How to prevent vitamin D deficiency:

It doesn’t take a lot, Manson said. The body can manufacture vitamin D when the skin is exposed to the sun or get it from food.

“I’m not making a general recommendation for supplements. I’m saying: To avoid vitamin D deficiency, it will usually take only being outdoors, getting incidental sun exposure, plus paying attention to the dietary sources of vitamin D,” she noted.

Incidental sun exposure means getting some sunshine during a 30-minute walk or other outdoor exercise while wearing shorts or short sleeves (though you should still use sunscreen). It doesn’t mean going out specifically to sun bathe. Always avoid sunburn, which means avoiding peak sunlight hours in the middle of day, and take steps to prevent skin cancer.

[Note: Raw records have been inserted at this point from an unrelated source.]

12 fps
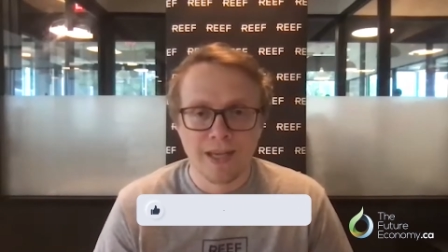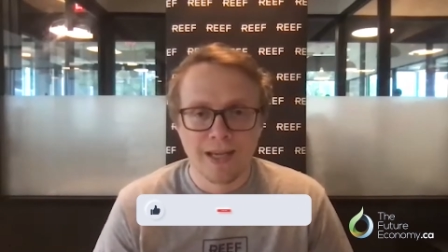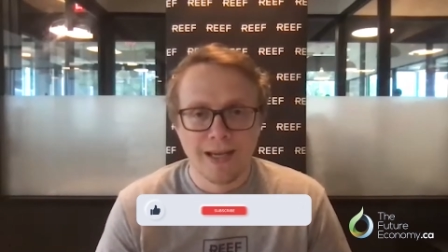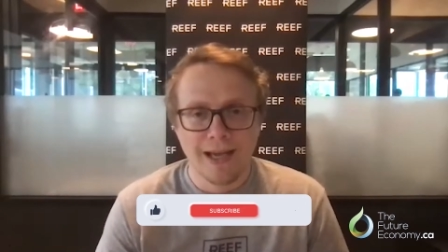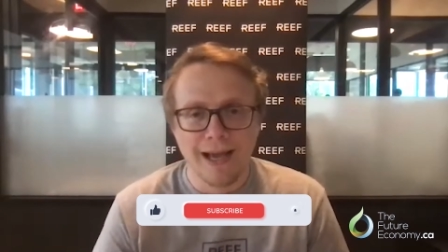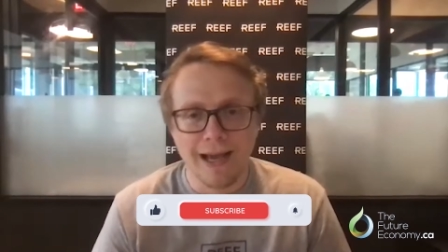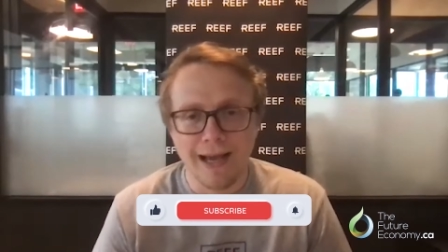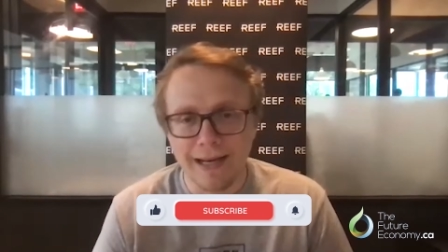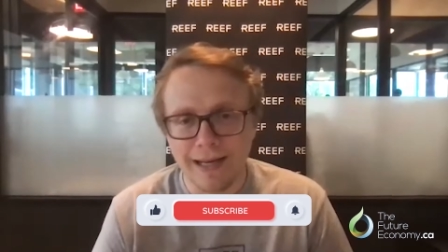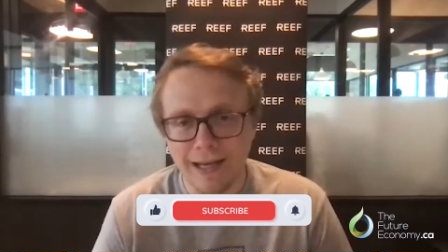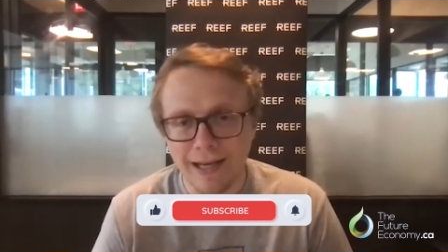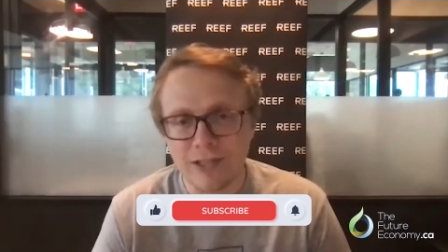And,
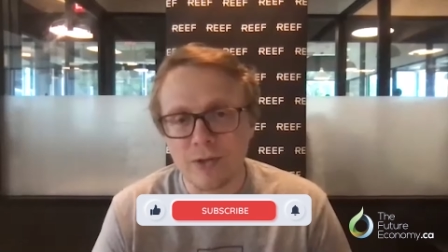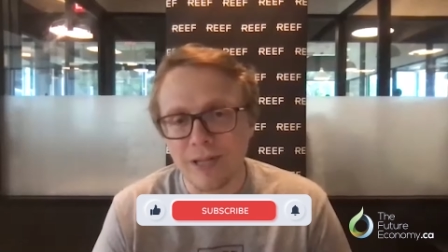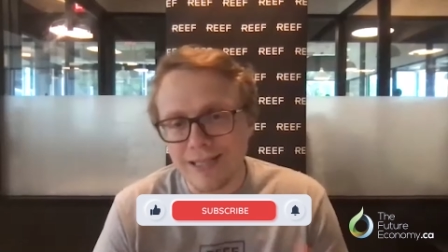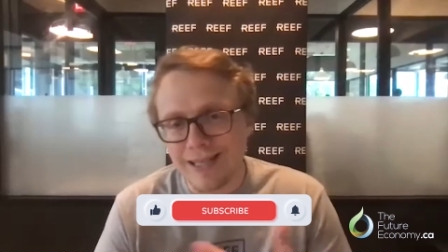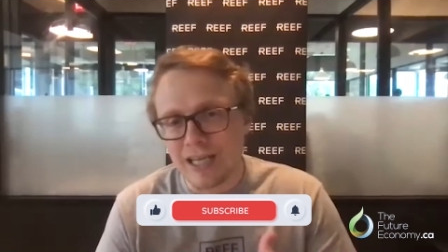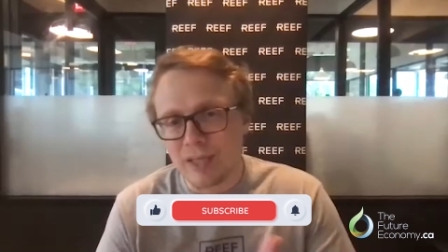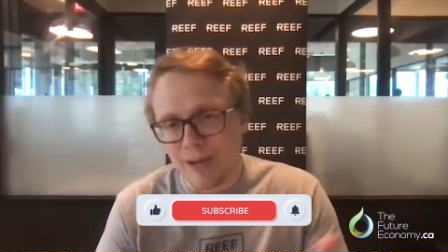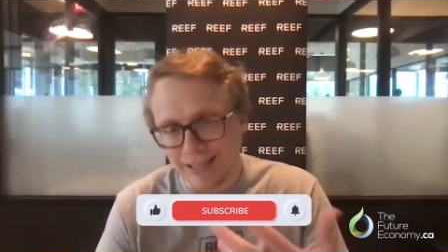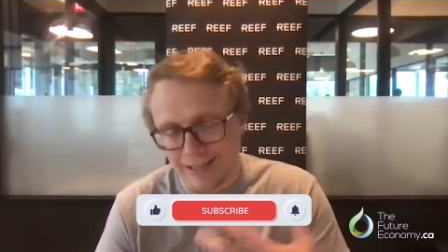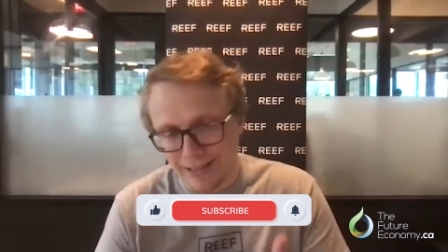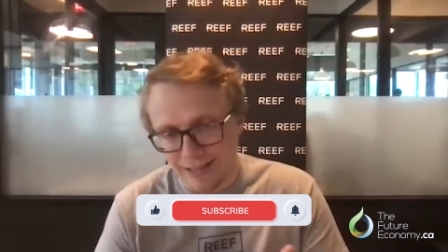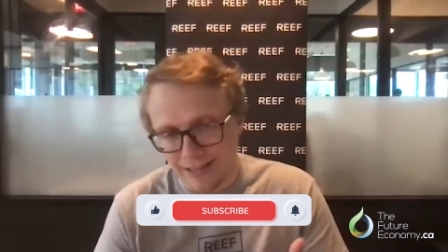uh, and so that ties back
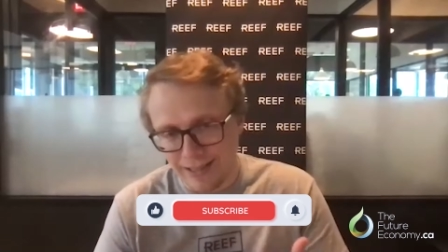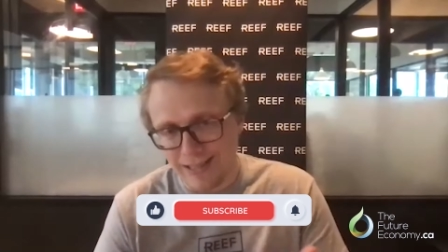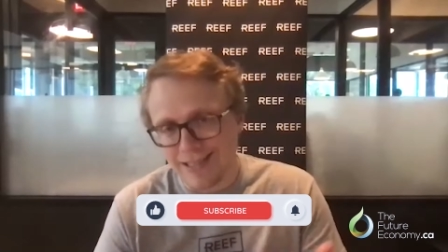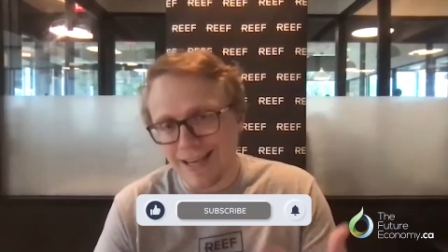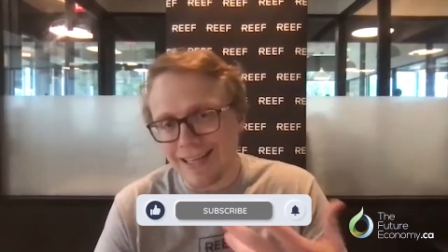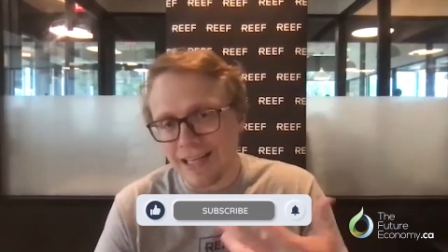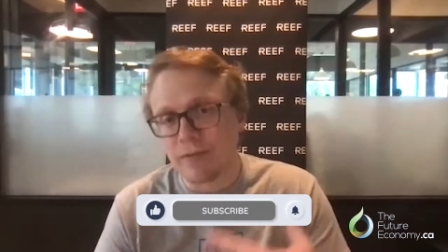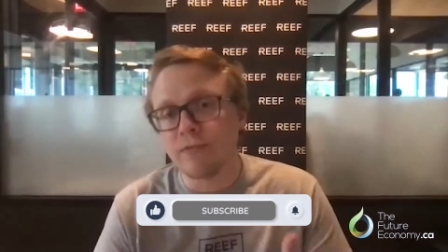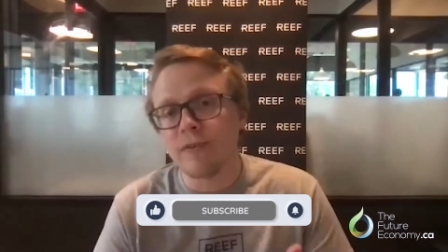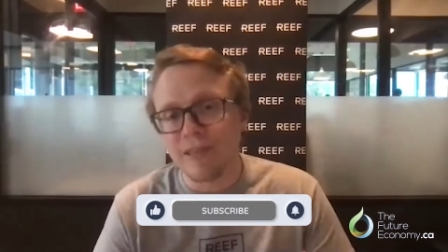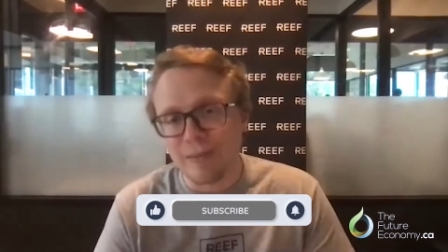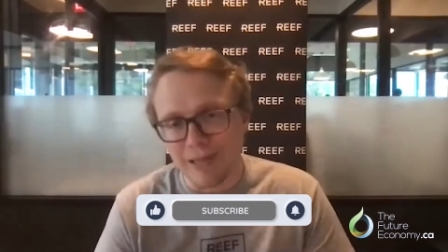to this idea of the
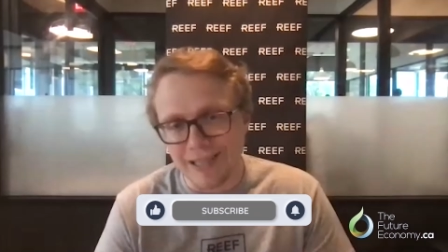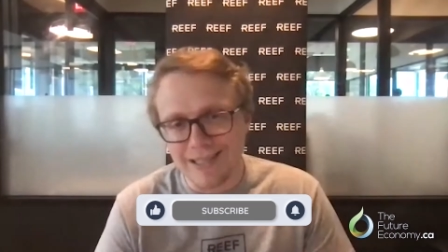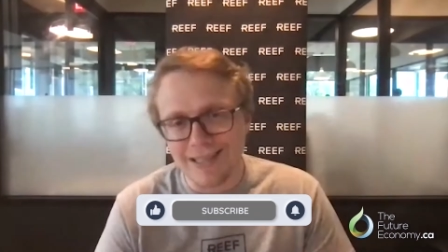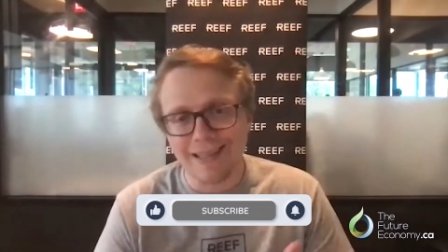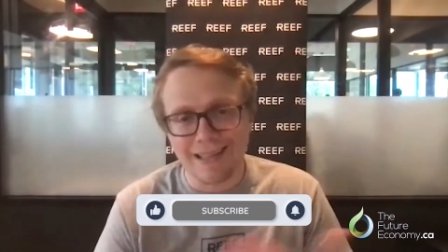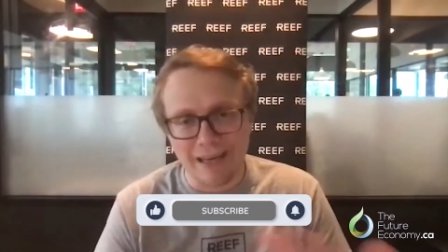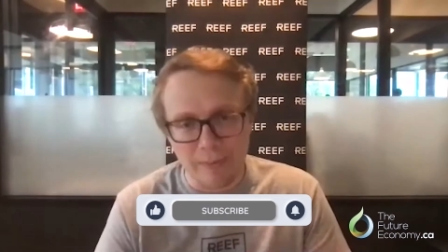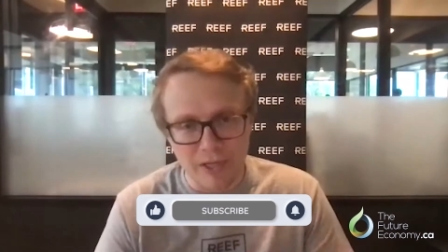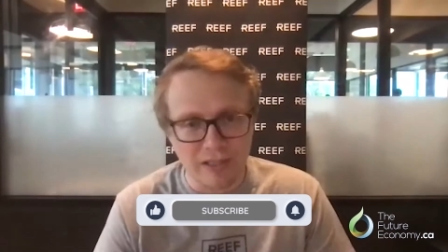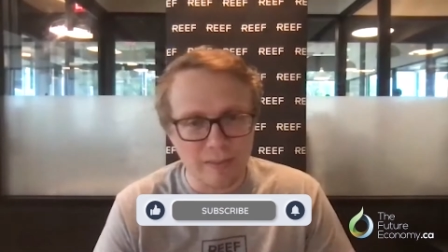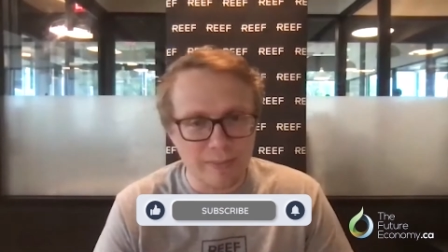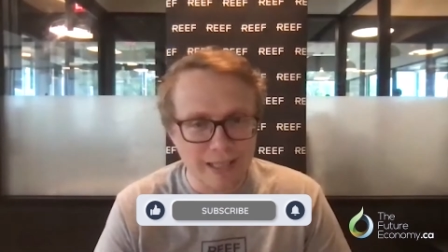15 minute city that I
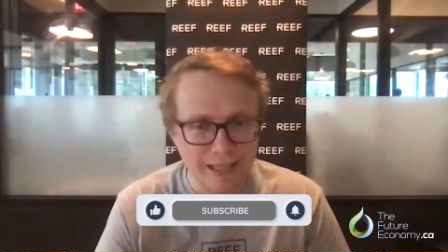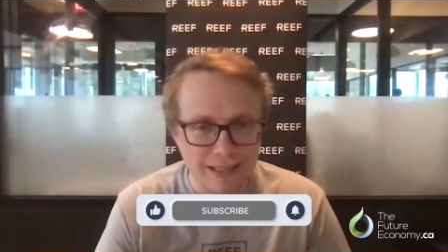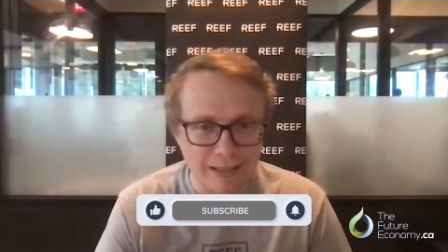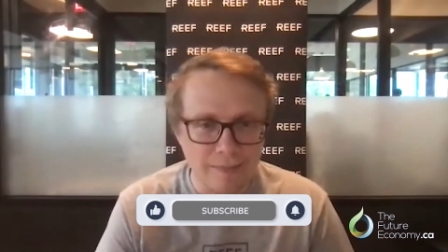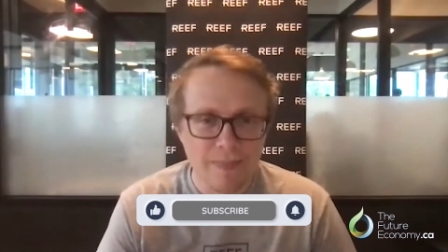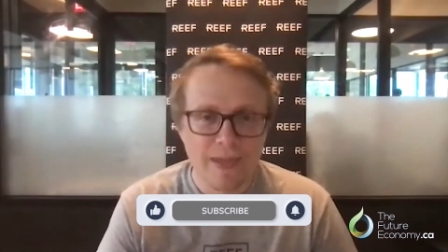mentioned at the beginning,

Getting regular exercise outside will also help boost overall health and mood in general, Cohen added.

Dietary sources of vitamin D include fortified dairy products, fortified cereals, fatty fish such as salmon, tuna, and mackerel, and sun dried mushrooms.

For people who are unable to go outside during the pandemic and therefore get zero sunshine, it’s reasonable to take a vitamin D supplement, both experts said. The recommended dietary allowance is 600 international units a day — 800 for people over 70. Supplements tend to come in 1,000 or 2,000 IUs and it would be reasonable to take that amount a day, Manson said.

But avoid “mega dosing,” or ingesting many thousands of IUs a day, because that can be harmful, leading to high blood levels of calcium and other health problems.

“The key point is to avoid vitamin D deficiency and you don’t need to take high doses of supplements for that purpose,” Manson said.